The Nepal Rastra Bank (NRB) on Friday reduced the exchange limit of Indian rupees from Rs 5,000 to Rs 2,000 after India scrapped the old notes of Rs 500 and Rs 1,000 and introduced new Rs 2,000 and Rs 500 notes.
The NRB also wrote to the Reserve Bank of India (RBI) to facilitate Nepal with the new bank currency notes following the note ban, ANI reported.
The NRB had previously banned the new currency notes of Rs 500 and Rs 2,000 issued by the Indian government.
However, both Nepal and Bhutan have reached out to India on the issue of demonetisation of the old currency notes and the impact it could have on the financial assistance India provides to them.

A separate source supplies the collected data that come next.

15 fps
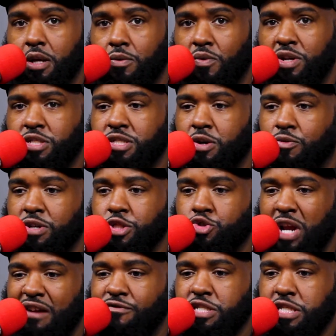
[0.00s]
when
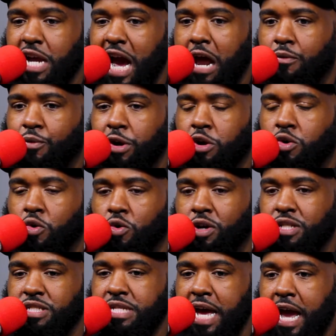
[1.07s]
Travis Scott
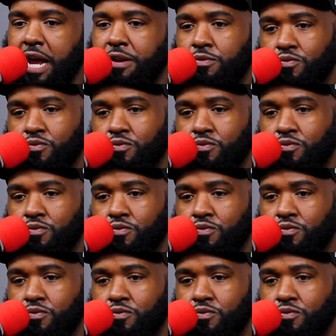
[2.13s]
records that,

Ministry of External Affairs Spokesperson Vikas Swarup said that both the Nepal Rashtra Bank and the Royal Monetary Authority of Bhutan are in touch with the RBI regarding facilitation of collection and deposit of old Rs 500 and Rs 1,000 notes that are already with them and with the other banks and financial institutions in the two countries besides Nepalese and Bhutanese nationals, Mint reported.
"The matter has been raised by both the governments of Nepal and Bhutan. The government is considering the matter and the RBI will remain in touch with their counterparts in Nepal and Bhutan," Swarup said.
The RBI had also formed a task force to make the exchange of currency easier for non-Indians in Nepal who possess the demonetised notes of Rs 500 and Rs 1,000.
Swarup had also said that the task force was looking into issues related to foreign nationals and tourists in India, NRIs and people of Indian origin possessing the old notes. The team was also taking care of the diplomatic missions that have been affected by the demonetisation of these notes.
"Consultations are ongoing and as soon as we have concrete recommendations from the task force, we will share with all stakeholders," Swarup had said.
Prime Minister Narendra Modi had announced on November 8 that the government would not recognise the old currency notes of Rs 500 and Rs 1,000 from November 9, 2016.